PROBLEM REQUIREMENTS
Please repeat, exactly as written, every line from the one containing "Spoken language: Thai" through the last line of the records, both included, and leave out any pictures.

(Dataset entries)
= Beginning of Section =

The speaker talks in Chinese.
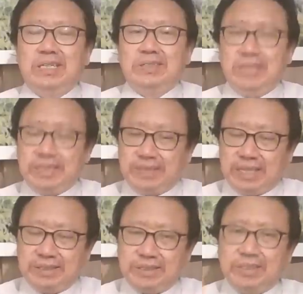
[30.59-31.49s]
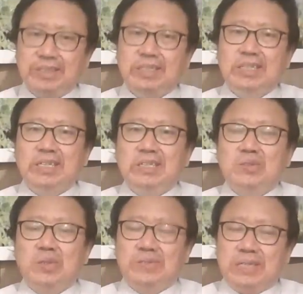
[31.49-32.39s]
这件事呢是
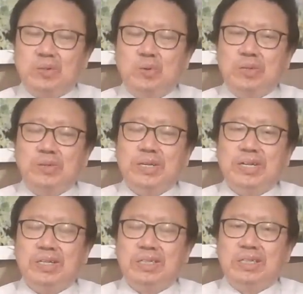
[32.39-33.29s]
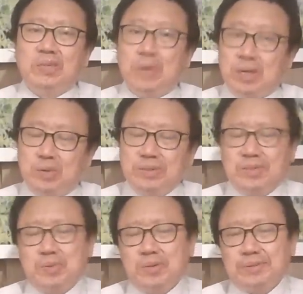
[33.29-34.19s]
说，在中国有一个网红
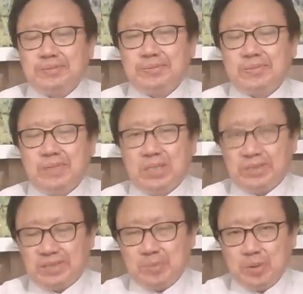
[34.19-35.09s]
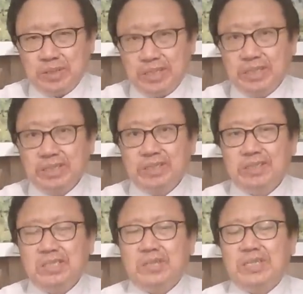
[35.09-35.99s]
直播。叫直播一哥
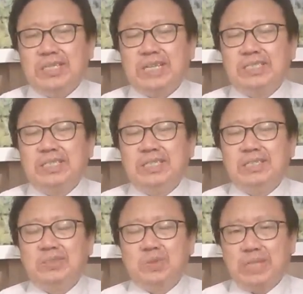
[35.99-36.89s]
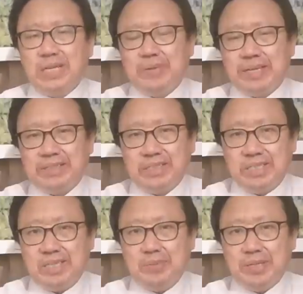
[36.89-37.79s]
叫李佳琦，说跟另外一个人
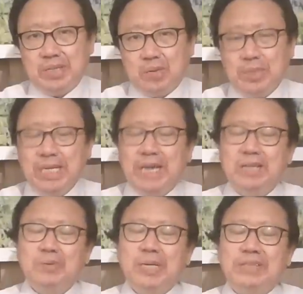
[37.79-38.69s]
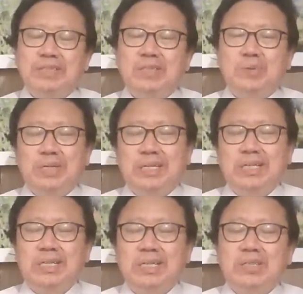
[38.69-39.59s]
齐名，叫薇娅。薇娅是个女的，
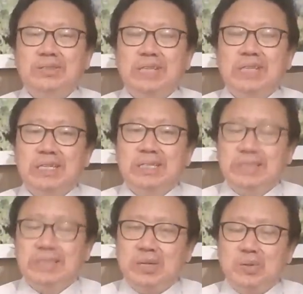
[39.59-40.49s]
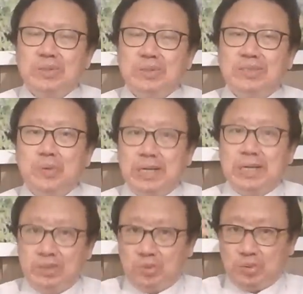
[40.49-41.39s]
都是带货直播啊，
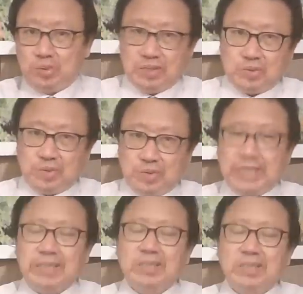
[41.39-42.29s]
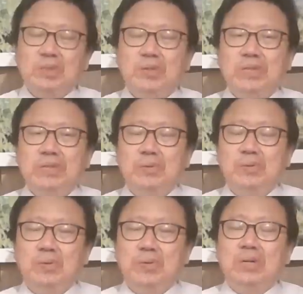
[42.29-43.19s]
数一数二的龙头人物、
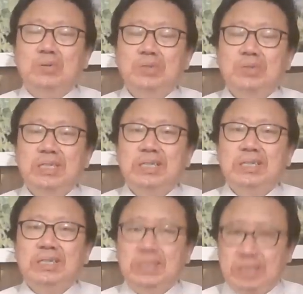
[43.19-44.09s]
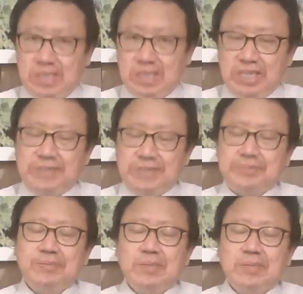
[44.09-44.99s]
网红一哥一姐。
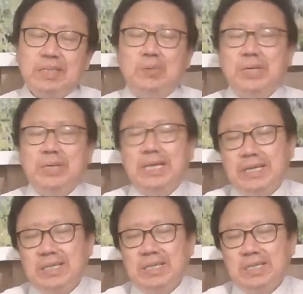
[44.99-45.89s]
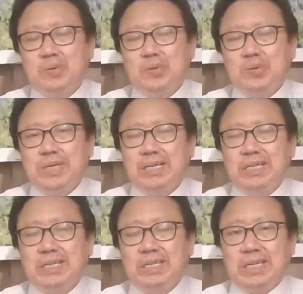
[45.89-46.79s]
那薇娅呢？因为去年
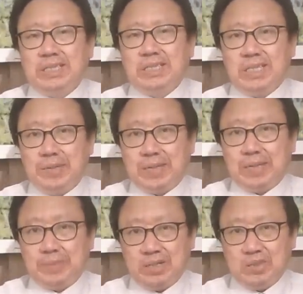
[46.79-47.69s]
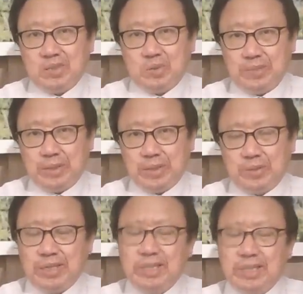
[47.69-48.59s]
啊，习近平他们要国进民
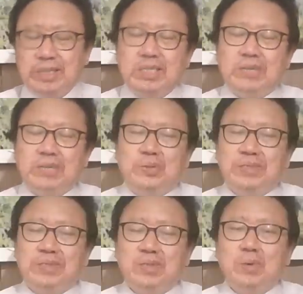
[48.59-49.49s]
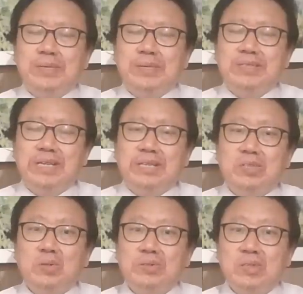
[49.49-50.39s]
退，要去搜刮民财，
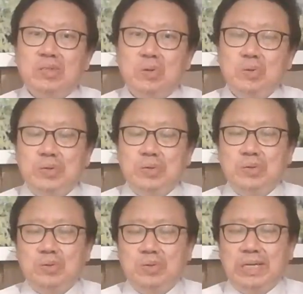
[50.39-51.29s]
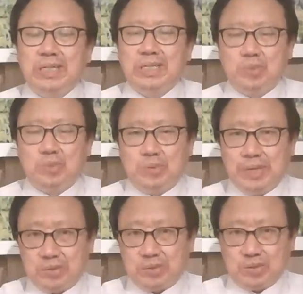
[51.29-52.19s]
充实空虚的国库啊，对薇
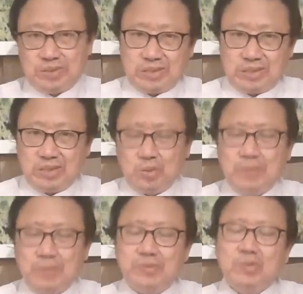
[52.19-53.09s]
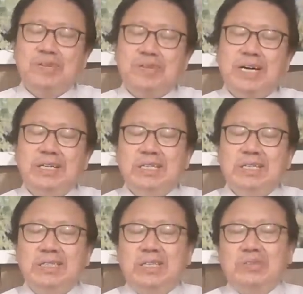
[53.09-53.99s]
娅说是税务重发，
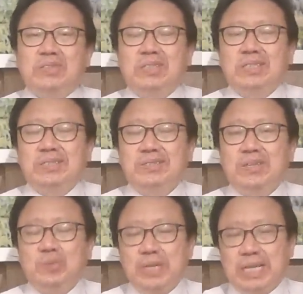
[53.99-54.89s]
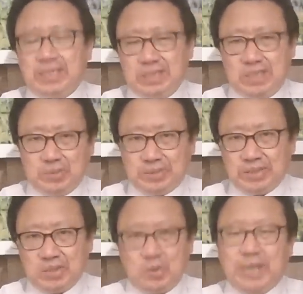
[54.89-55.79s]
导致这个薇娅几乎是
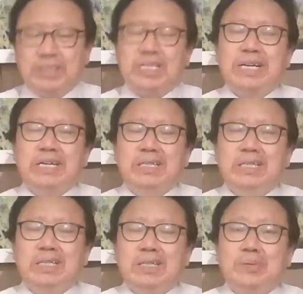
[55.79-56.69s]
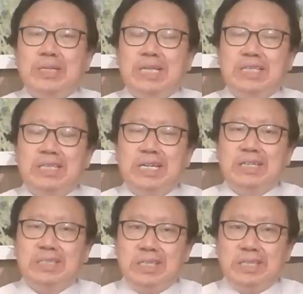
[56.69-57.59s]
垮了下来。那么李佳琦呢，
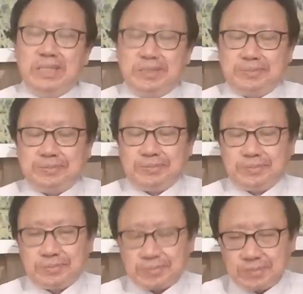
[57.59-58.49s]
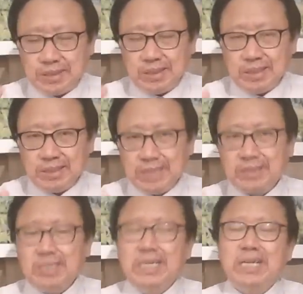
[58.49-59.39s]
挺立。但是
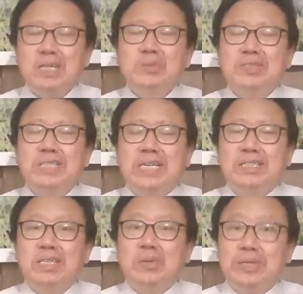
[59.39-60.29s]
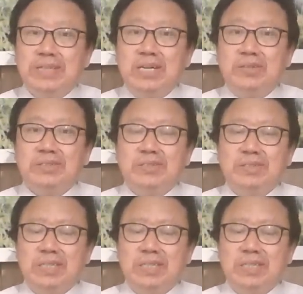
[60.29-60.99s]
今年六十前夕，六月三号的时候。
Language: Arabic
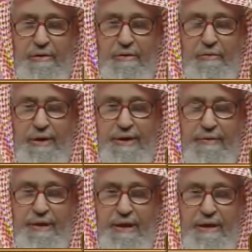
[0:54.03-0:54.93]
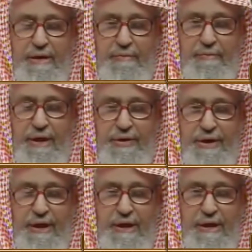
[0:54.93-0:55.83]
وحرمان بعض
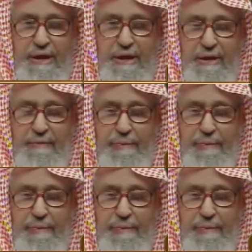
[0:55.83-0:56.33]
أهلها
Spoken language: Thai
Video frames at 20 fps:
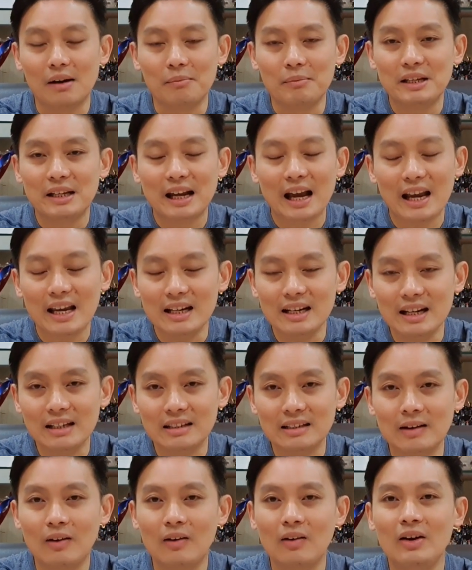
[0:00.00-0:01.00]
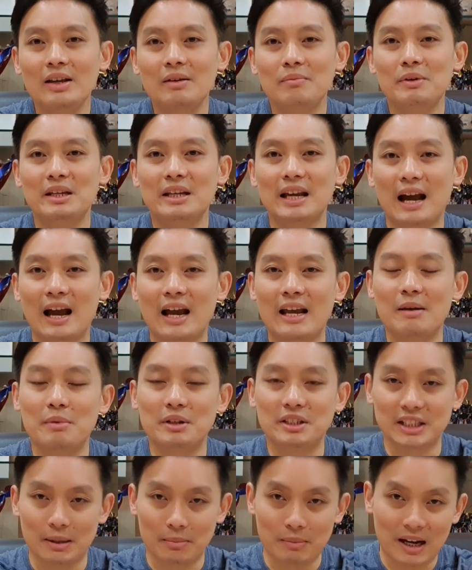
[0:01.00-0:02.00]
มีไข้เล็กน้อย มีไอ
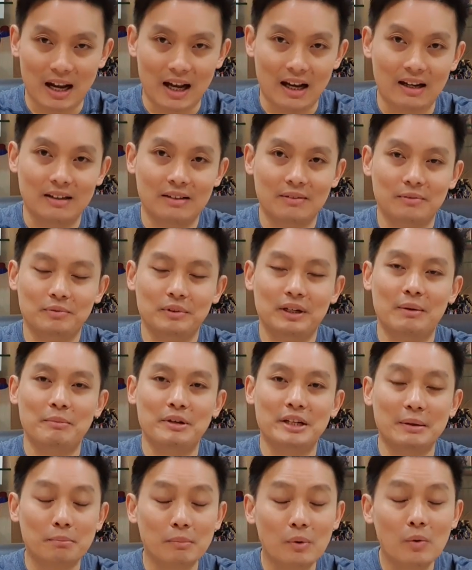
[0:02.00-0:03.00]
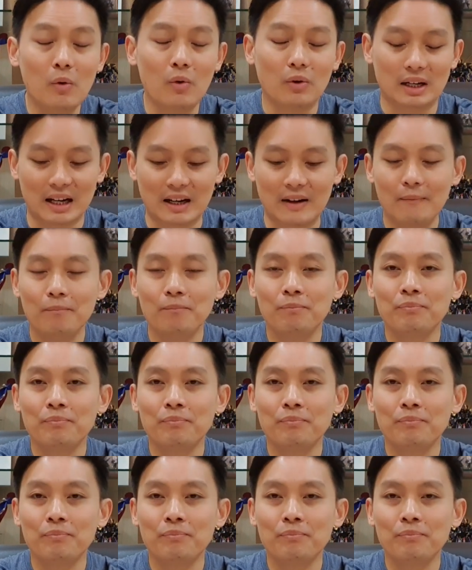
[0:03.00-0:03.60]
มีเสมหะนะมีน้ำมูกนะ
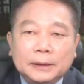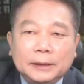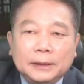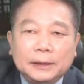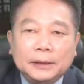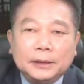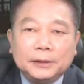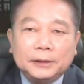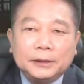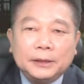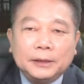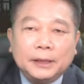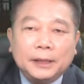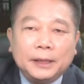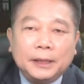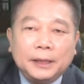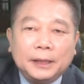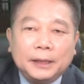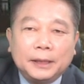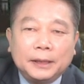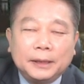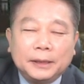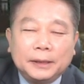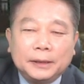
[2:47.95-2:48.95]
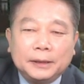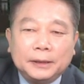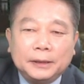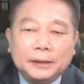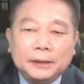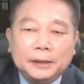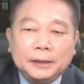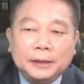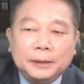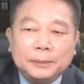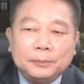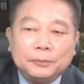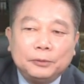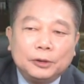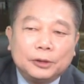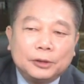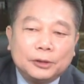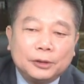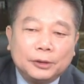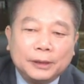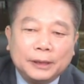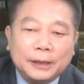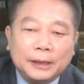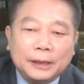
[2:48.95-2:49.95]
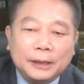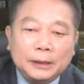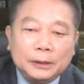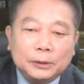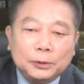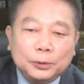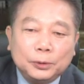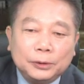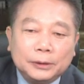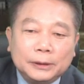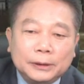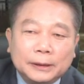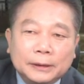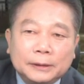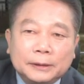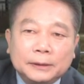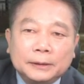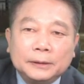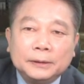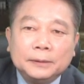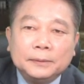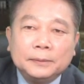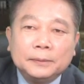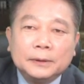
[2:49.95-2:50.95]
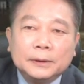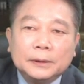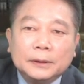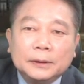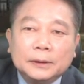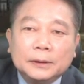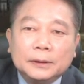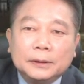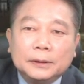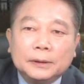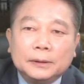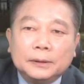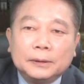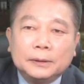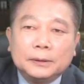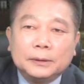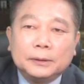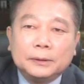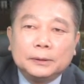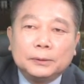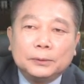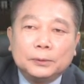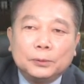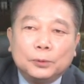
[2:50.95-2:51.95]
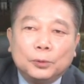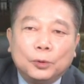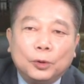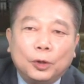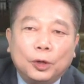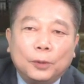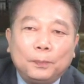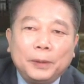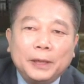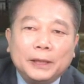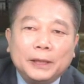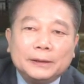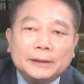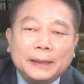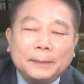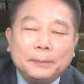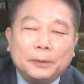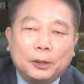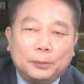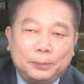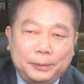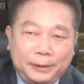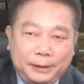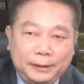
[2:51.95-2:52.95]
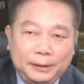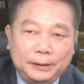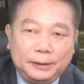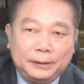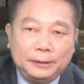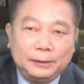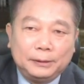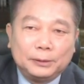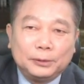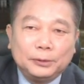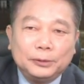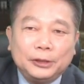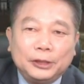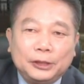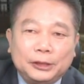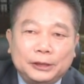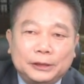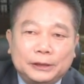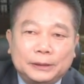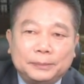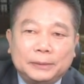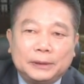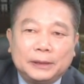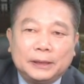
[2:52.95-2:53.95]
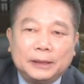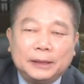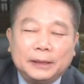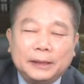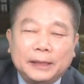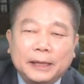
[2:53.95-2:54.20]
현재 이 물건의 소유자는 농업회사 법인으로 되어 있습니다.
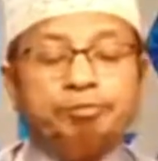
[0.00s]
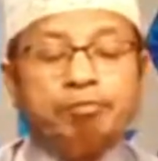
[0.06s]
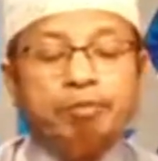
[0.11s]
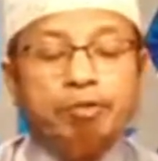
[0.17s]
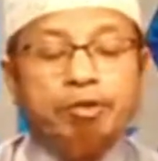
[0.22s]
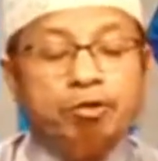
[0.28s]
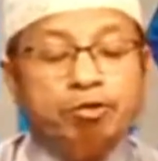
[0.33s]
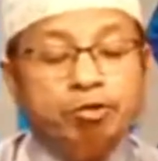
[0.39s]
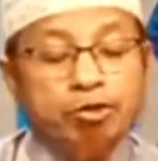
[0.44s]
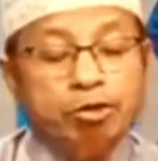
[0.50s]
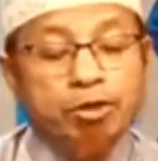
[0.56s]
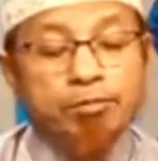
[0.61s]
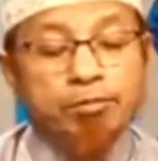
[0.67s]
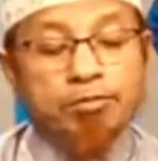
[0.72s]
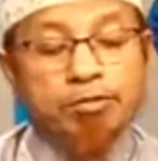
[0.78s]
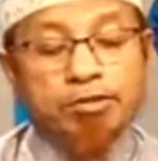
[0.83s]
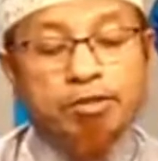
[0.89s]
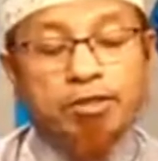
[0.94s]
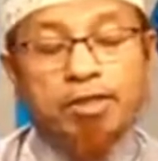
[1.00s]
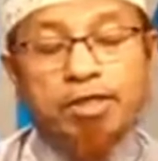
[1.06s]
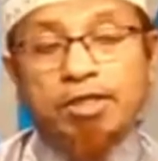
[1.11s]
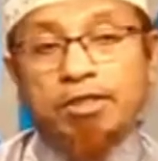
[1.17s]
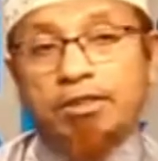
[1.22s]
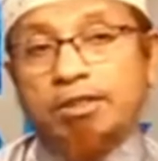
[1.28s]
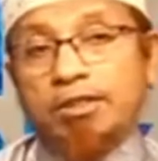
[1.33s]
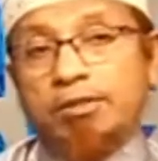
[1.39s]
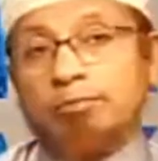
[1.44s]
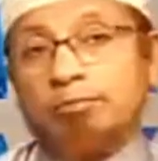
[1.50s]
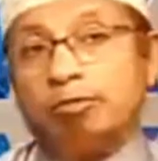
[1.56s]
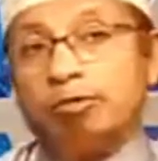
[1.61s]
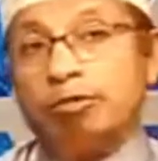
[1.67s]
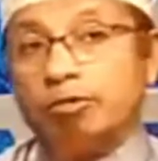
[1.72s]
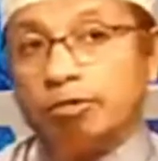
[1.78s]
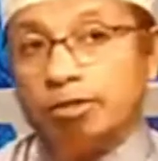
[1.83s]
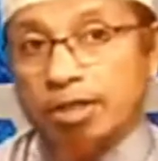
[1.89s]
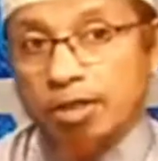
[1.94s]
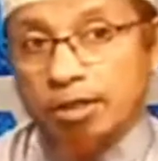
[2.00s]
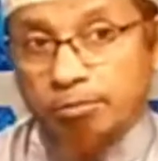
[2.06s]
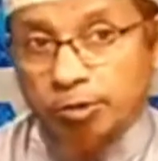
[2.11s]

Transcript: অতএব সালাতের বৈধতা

= End of Section =

ANSWER AREA
Spoken language: Thai
Video frames at 20 fps:
[0:00.00-0:01.00]
[0:01.00-0:02.00]
มีไข้เล็กน้อย มีไอ
[0:02.00-0:03.00]
[0:03.00-0:03.60]
มีเสมหะนะมีน้ำมูกนะ
[2:47.95-2:48.95]
[2:48.95-2:49.95]
[2:49.95-2:50.95]
[2:50.95-2:51.95]
[2:51.95-2:52.95]
[2:52.95-2:53.95]
[2:53.95-2:54.20]
현재 이 물건의 소유자는 농업회사 법인으로 되어 있습니다.
[0.00s]
[0.06s]
[0.11s]
[0.17s]
[0.22s]
[0.28s]
[0.33s]
[0.39s]
[0.44s]
[0.50s]
[0.56s]
[0.61s]
[0.67s]
[0.72s]
[0.78s]
[0.83s]
[0.89s]
[0.94s]
[1.00s]
[1.06s]
[1.11s]
[1.17s]
[1.22s]
[1.28s]
[1.33s]
[1.39s]
[1.44s]
[1.50s]
[1.56s]
[1.61s]
[1.67s]
[1.72s]
[1.78s]
[1.83s]
[1.89s]
[1.94s]
[2.00s]
[2.06s]
[2.11s]

Transcript: অতএব সালাতের বৈধতা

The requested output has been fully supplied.